# TASK TO CARRY OUT
Work through the listing below and give again exactly the lines from the one with "[1:10.99-1:11.89]" to the one with "Transcript: That means", both ends included. All other lines and all pictures stay out.

- - -

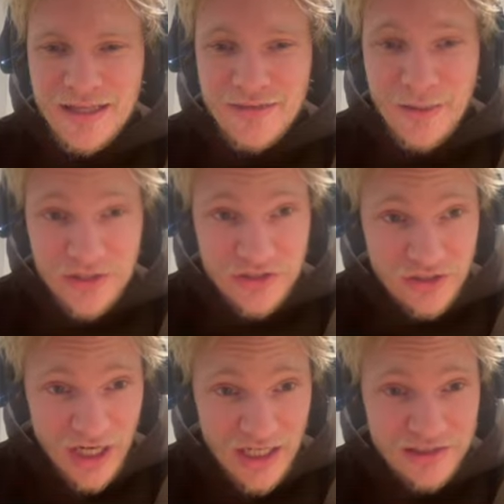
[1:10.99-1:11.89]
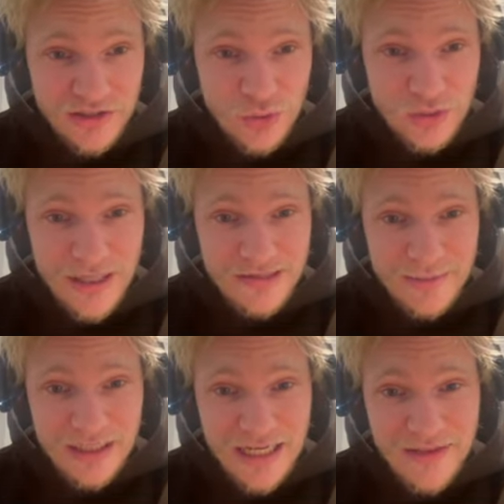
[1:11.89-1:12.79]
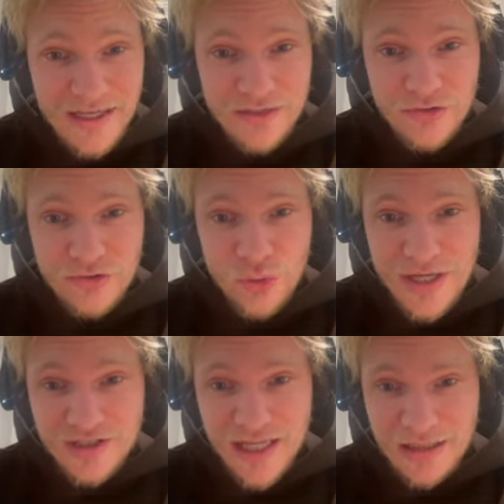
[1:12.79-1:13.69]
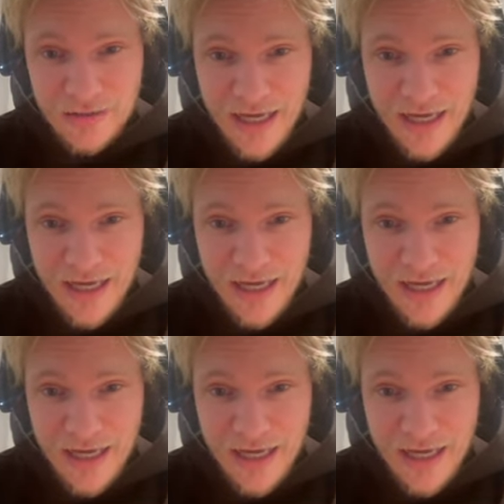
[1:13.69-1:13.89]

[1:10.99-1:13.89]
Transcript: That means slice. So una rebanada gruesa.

- - -

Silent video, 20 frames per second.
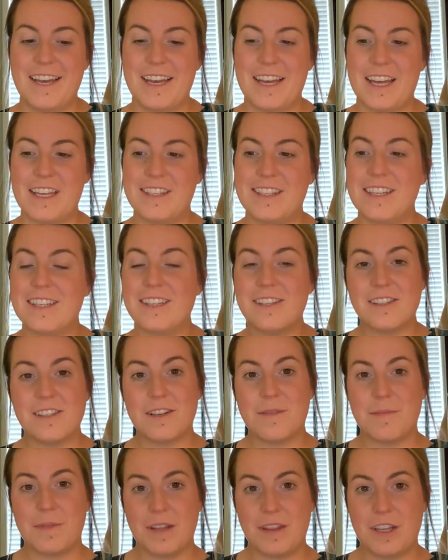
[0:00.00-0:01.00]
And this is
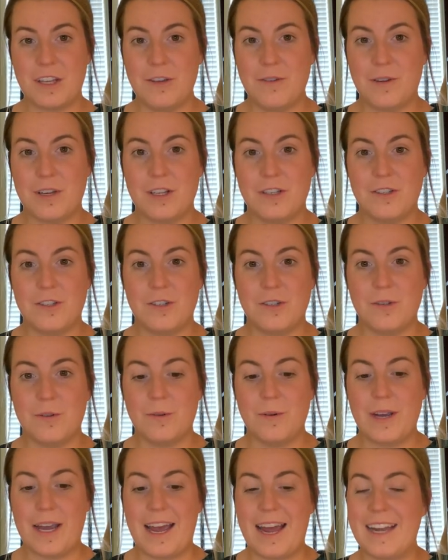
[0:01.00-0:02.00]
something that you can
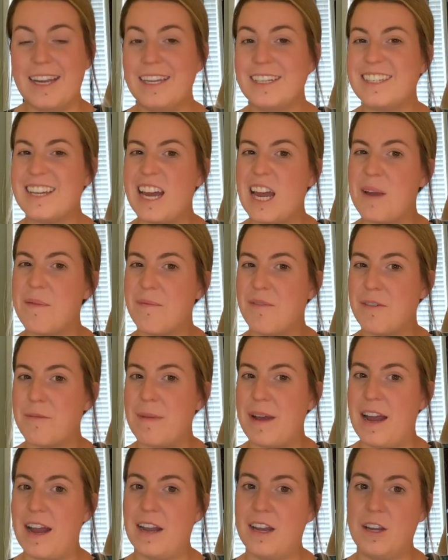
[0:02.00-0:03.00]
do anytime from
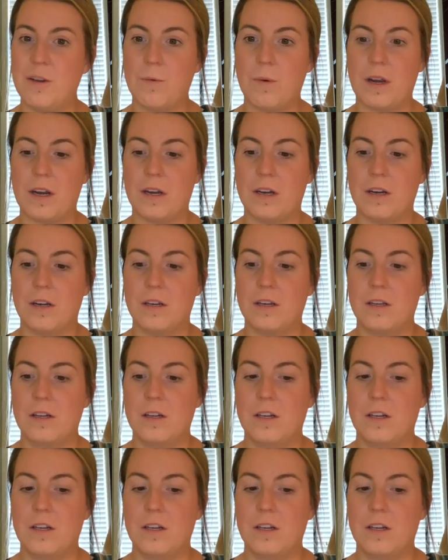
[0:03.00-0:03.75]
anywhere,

- - -

# TASK OUTPUT
[1:10.99-1:11.89]
[1:11.89-1:12.79]
[1:12.79-1:13.69]
[1:13.69-1:13.89]

[1:10.99-1:13.89]
Transcript: That means slice. So una rebanada gruesa.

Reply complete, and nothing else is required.